The response was prompted by an Alcohol Concern study that claimed to show that over a million children between 4 and 15-years old were exposed to alcohol ads during live England games shown on ITV during this year’s World Cup.
The charity claims that 1.6 million children viewed three alcohol adverts during England’s game against Algeria and 1.4 million saw four alcohol adverts during the game against USA.
Alcohol Concern chief executive, Don Shenker, says that report is evidence that “alcohol producers and advertising regulators are clearly not taking their responsibilities seriously enough”, adding that “only a watershed ban on TV and an internet ban will prevent the vast majority of children from being exposed to alcohol marketing.”
David Poley, chief executive of alcohol industry body The Portman Group, says that the current restrictions on marketing alcohol to children are “effective and proportionate.”
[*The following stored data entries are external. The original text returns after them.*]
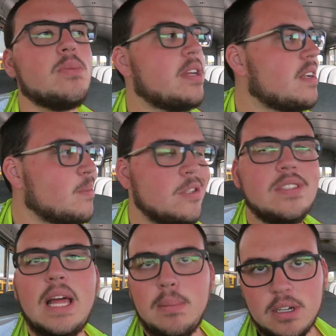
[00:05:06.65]
So we ended up
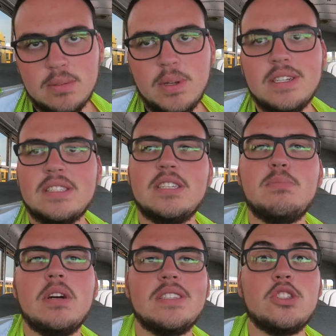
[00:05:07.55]
using that bus because
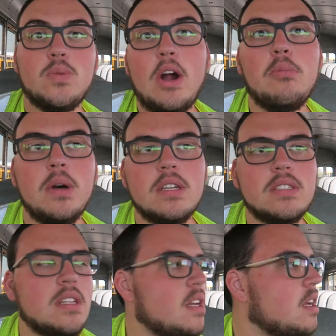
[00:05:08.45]
this bus is a route bus,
“Alcohol marketing in the UK is strictly regulated to ensure it is responsible and aimed at adults. Advertising of alcohol on TV is not allowed if the proportion of under-18s in the audience rises to a certain level. One cannot eliminate under-18s from the audience altogether without imposing a total advertising ban,” he says.
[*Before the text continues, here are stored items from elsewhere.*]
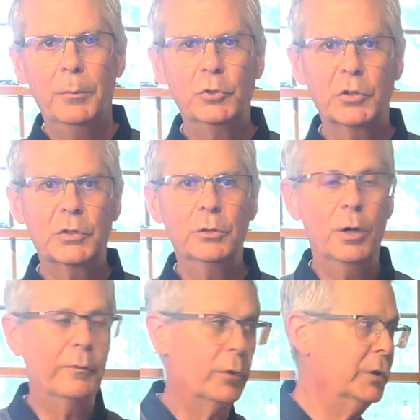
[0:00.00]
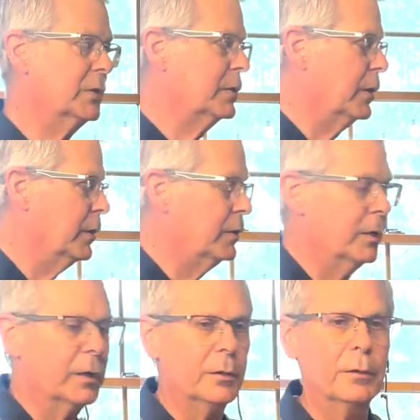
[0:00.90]
Just so you know, I've already started
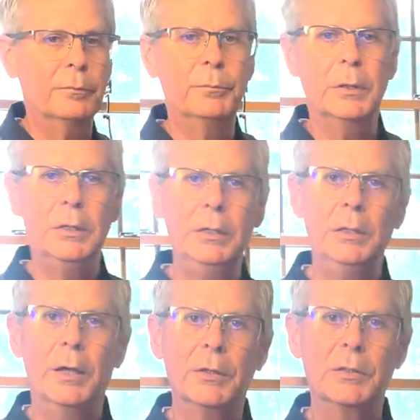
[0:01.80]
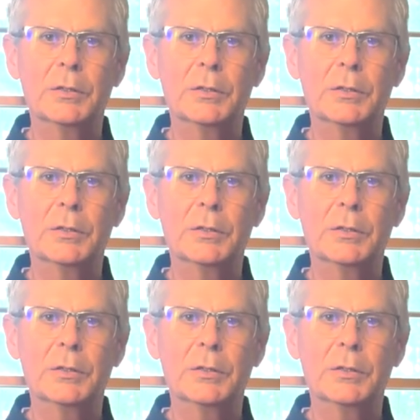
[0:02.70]
the heat on the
“There is very little evidence to suggest that children’s exposure to alcohol marketing is associated with either the onset of drinking or amount consumed,” he adds.
In a separate study of eighty 11 to 18-year-olds in the East Midlands, London and the North West carried out this summer, Alcohol Concern claimed to find that on average children were exposed to the equivalent of four alcohol adverts in the course of one day or the equivalent of 1,600 per year.